Жан-Поль Сартр - Тошнота
Суббота утром
Ласковое солнышко и легкая дымка обещают погожий день. Позавтракал я в кафе «Мабли».
Кассирша, мадам Флоран, приветливо мне улыбнулась. Я крикнул ей из-за своего столика:
– А что, мсье Фаскель заболел?
– Да, мсье, тяжелый грипп – ему еще несколько дней придется побыть в постели. Сегодня утром из Дюнкерка приехала его дочь. Она останется здесь, чтобы ухаживать за ним.
В первый раз с тех пор, как я получил письмо от Анни, я по-настоящему рад, что ее увижу. Чем она занималась все эти шесть лет? Будем ли мы смущены при встрече? Анни вообще не знает, что значит смутиться. Она встретит меня так, словно мы расстались вчера. Только бы мне не разыграть дурака, не настроить ее против себя с самого начала. Не забыть бы, когда войду, что не надо подавать ей руки – она терпеть этого не может.
Сколько дней мы пробудем вместе? Может, я привезу ее в Бувиль. Пусть она пробудет здесь хоть несколько часов, хоть одну ночь переночует в отеле «Прентания». После этого все пойдет по-другому, мне уже не будет страшно.
Полдень
В прошлом году, когда я впервые побывал в музее Бувиля, меня поразил портрет Оливье Блевиня. Что в нем нарушено – пропорция? Перспектива? Объяснить этого я не мог, но что-то меня смущало; депутат не вписывался в полотно.
С тех пор я много раз приходил поглядеть на портрет. Но смущение не рассеивалось. Не мог же я допустить, что Бордюрен – лауреат Римской премии, шесть раз удостоенный медали, ошибся в рисунке.
И вот нынче, после полудня, проглядывая старые комплекты «Бувильского сатирика» – газетки, не брезговавшей шантажом, владелец которой в годы войны был обвинен в государственной измене, я вдруг начал понимать, в чем дело. Я тут же из библиотеки отправился в музей.
Я быстро миновал сумрачный вестибюль, бесшумно ступая по черно-белым плиткам пола. Вокруг меня заламывала руки толпа гипсовых слепков. Через два широких проема я мельком увидел потрескавшиеся вазы, тарелки, синего с желтым сатира на подставке. Это был зал Бернара – Палисси, отданный керамике и прикладному искусству. Господин и дама в трауре почтительно рассматривали эти обожженные в печи предметы.

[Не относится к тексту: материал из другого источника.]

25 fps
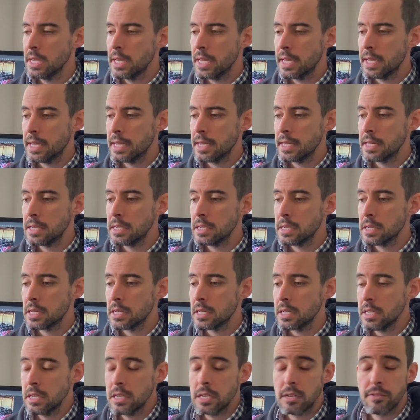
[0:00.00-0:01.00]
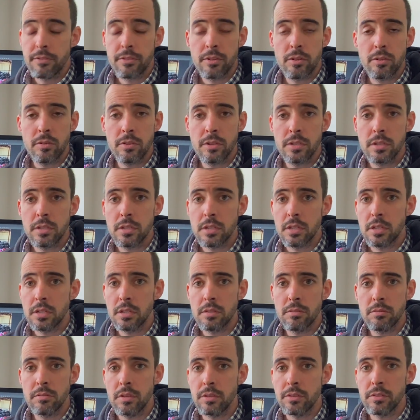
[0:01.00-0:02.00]
And yeah, of course, you
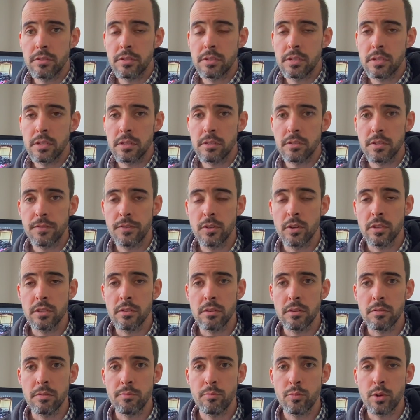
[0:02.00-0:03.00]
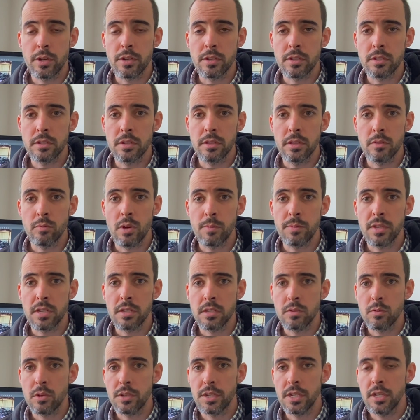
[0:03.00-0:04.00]
know, there's a few other products on the website
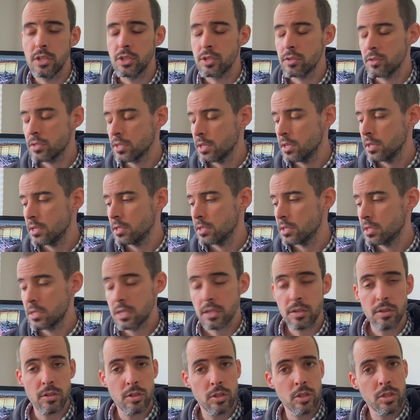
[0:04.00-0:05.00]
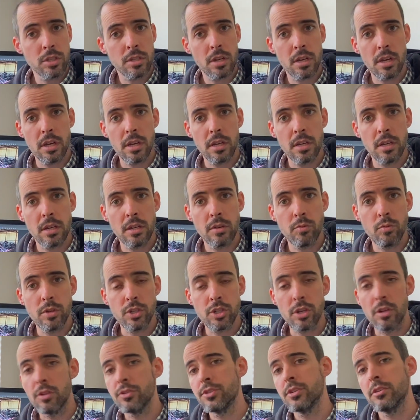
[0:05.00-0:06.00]
as well, t-shirts and stickers,
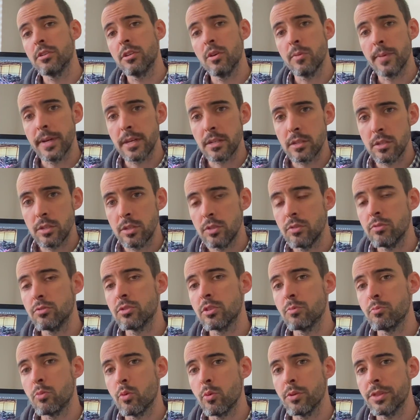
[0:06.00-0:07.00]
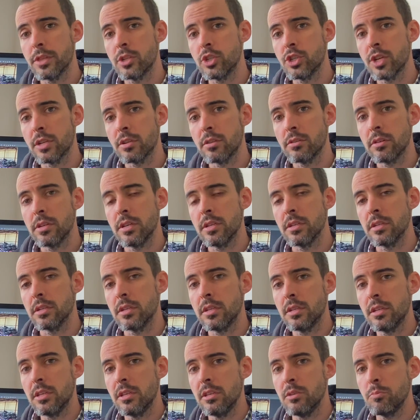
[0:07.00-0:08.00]
which also go back to support the channel
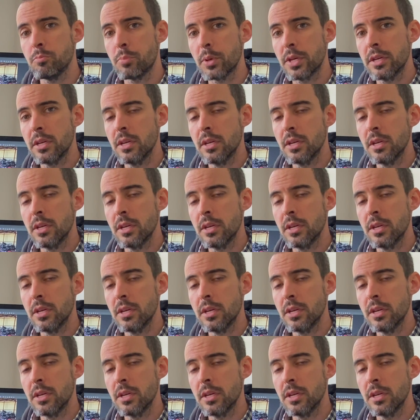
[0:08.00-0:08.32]
and keep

Над входом в большой зал (или зал Бордюрена – Ренода), как видно, совсем недавно повесили большое полотно, которого я еще не видел. Оно было подписано Ришаром Севераном и называлось «Смерть холостяка». Картина была получена в дар от государства.
Голый до пояса, с зеленоватым, как это и положено мертвецу, торсом, холостяк лежал на смятой постели. Скомканные простыни и одеяла свидетельствовали о долгой агонии. Я улыбнулся, подумав о мсье Фаскеле. Он не один – за ним ухаживает дочь. На полотне служанка, прислуга-любовница, с чертами, отмеченными пороком, уже открывала ящик комода, пересчитывая в нем деньги В открытую дверь видно было, что в полумраке поджидает мужчина в фуражке, с приклеенной к нижней губе сигаретой, у стены равнодушно лакала молоко кошка.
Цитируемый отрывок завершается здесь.